Copy out exactly, from the entries that follow, the line holding "[00:01:13.23]", the line holding "[00:01:14.53]", and all lines between them, but no pictures.

%%

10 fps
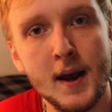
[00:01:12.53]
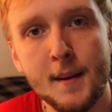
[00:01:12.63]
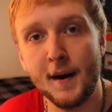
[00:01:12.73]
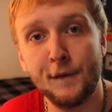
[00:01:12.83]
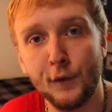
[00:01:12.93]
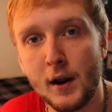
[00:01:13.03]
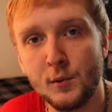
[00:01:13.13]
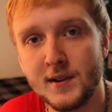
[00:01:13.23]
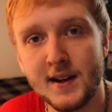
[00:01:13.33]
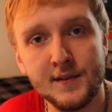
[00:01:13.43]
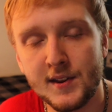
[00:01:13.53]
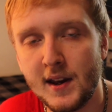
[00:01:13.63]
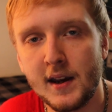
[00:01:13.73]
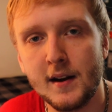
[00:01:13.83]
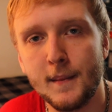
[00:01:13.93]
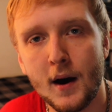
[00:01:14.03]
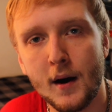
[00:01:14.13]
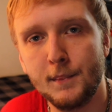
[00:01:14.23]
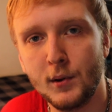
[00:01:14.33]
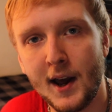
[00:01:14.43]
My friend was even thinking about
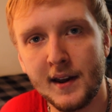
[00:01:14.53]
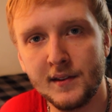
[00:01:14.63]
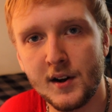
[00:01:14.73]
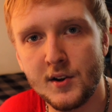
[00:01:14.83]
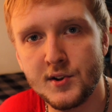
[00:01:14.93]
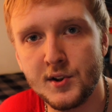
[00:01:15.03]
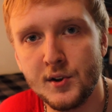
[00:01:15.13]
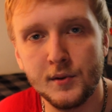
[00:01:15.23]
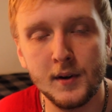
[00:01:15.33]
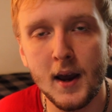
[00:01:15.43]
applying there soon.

%%
%%

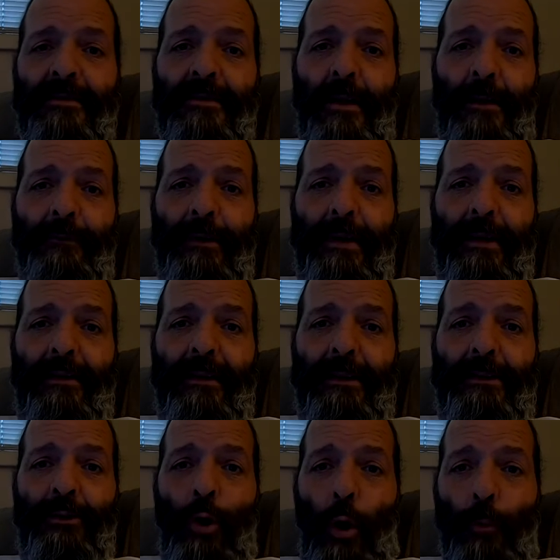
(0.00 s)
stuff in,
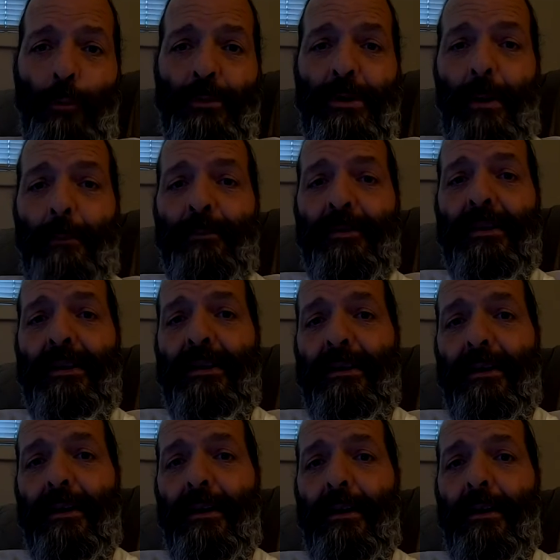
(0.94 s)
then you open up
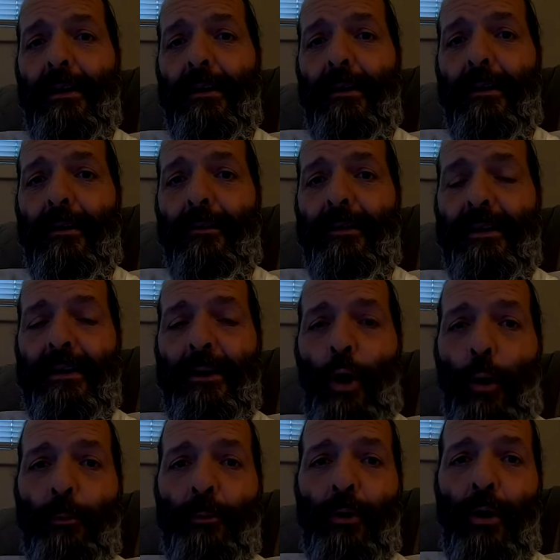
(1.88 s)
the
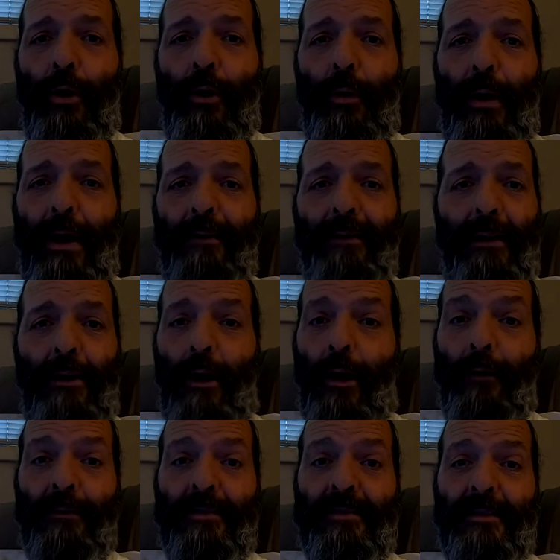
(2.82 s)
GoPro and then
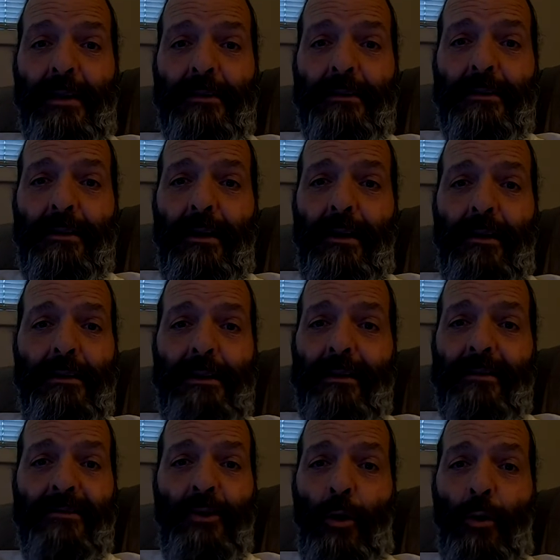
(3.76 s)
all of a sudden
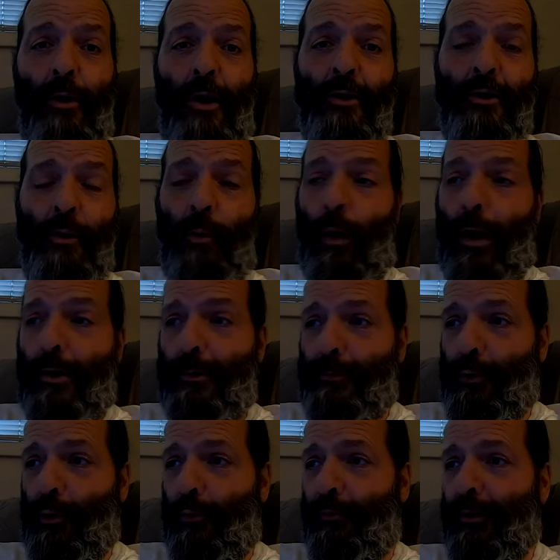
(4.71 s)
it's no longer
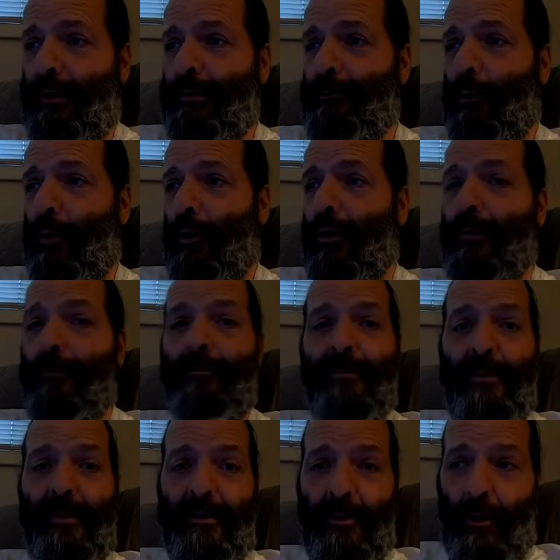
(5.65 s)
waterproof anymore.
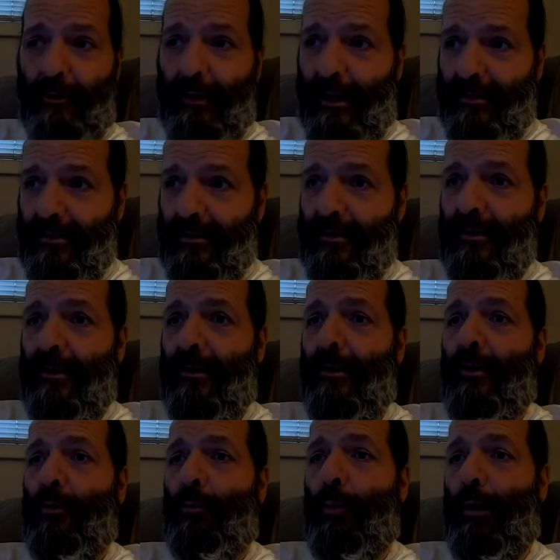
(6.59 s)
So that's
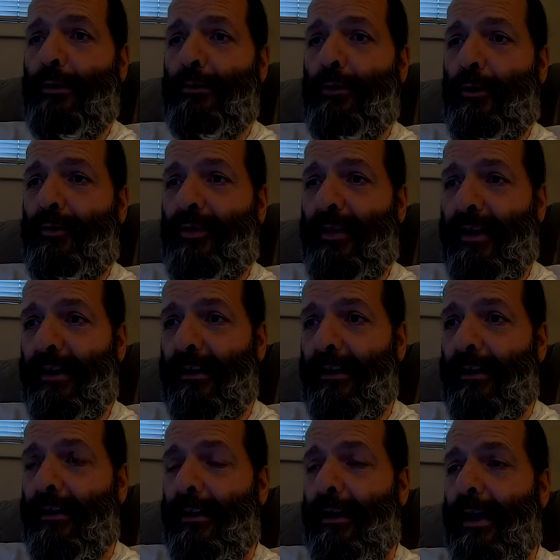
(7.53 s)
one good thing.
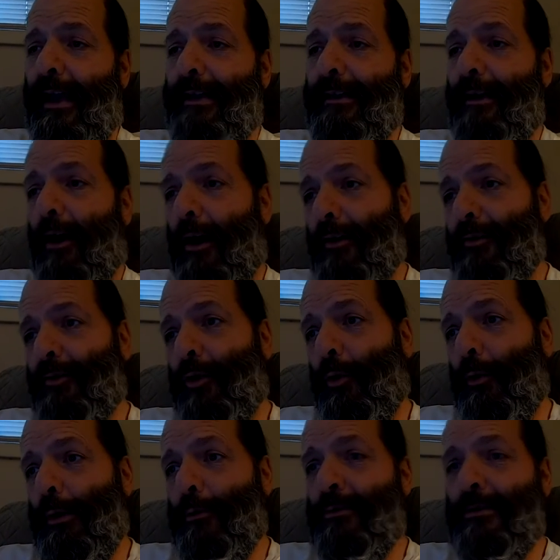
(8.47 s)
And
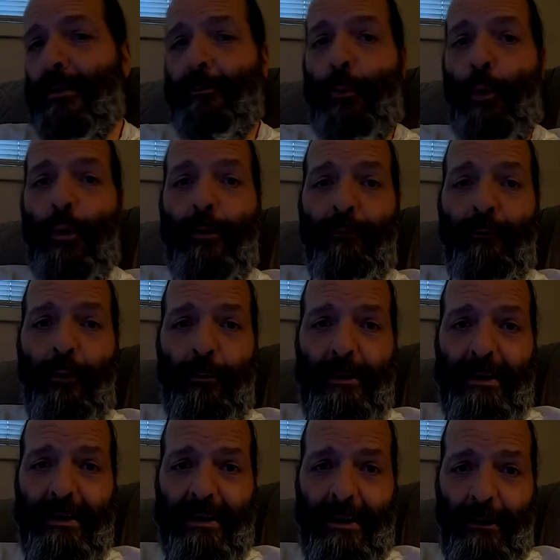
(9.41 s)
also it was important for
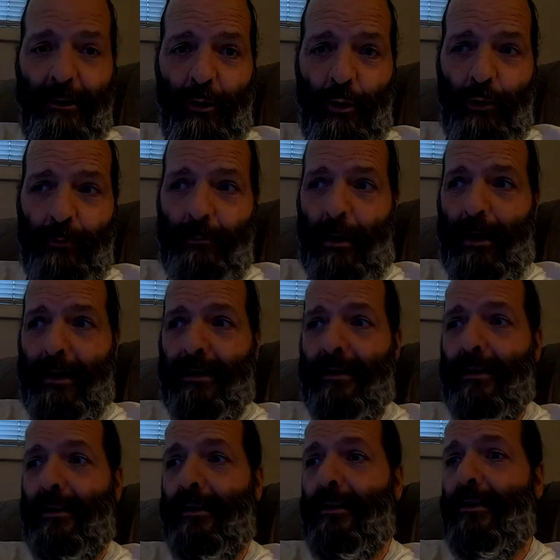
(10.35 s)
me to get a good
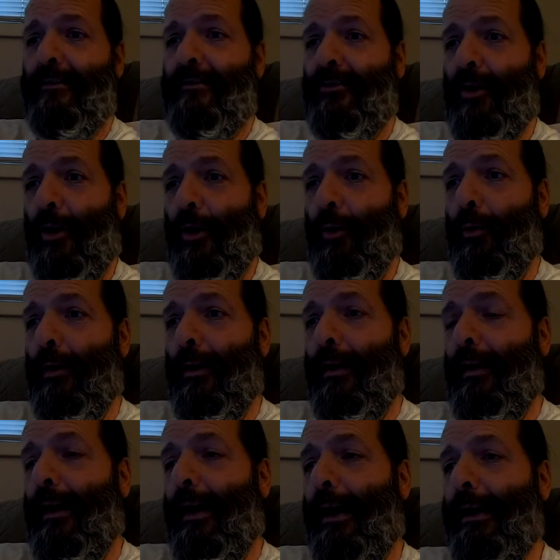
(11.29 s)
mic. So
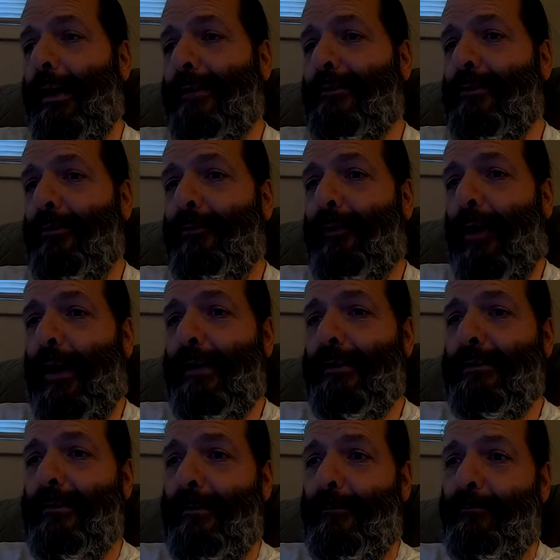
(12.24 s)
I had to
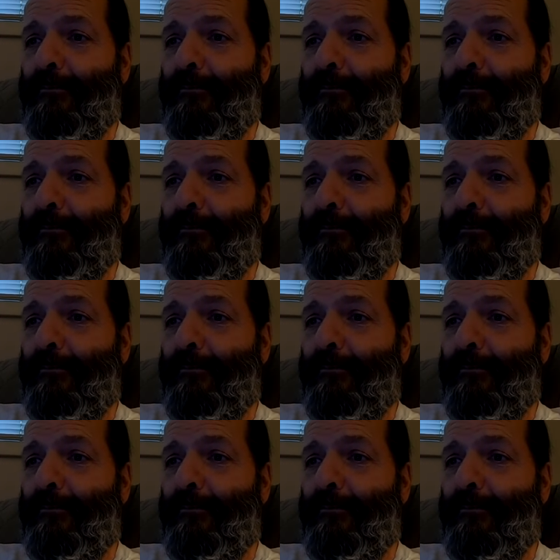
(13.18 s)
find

%%

- **Answer to this exercise**:
[00:01:13.23]
[00:01:13.33]
[00:01:13.43]
[00:01:13.53]
[00:01:13.63]
[00:01:13.73]
[00:01:13.83]
[00:01:13.93]
[00:01:14.03]
[00:01:14.13]
[00:01:14.23]
[00:01:14.33]
[00:01:14.43]
My friend was even thinking about
[00:01:14.53]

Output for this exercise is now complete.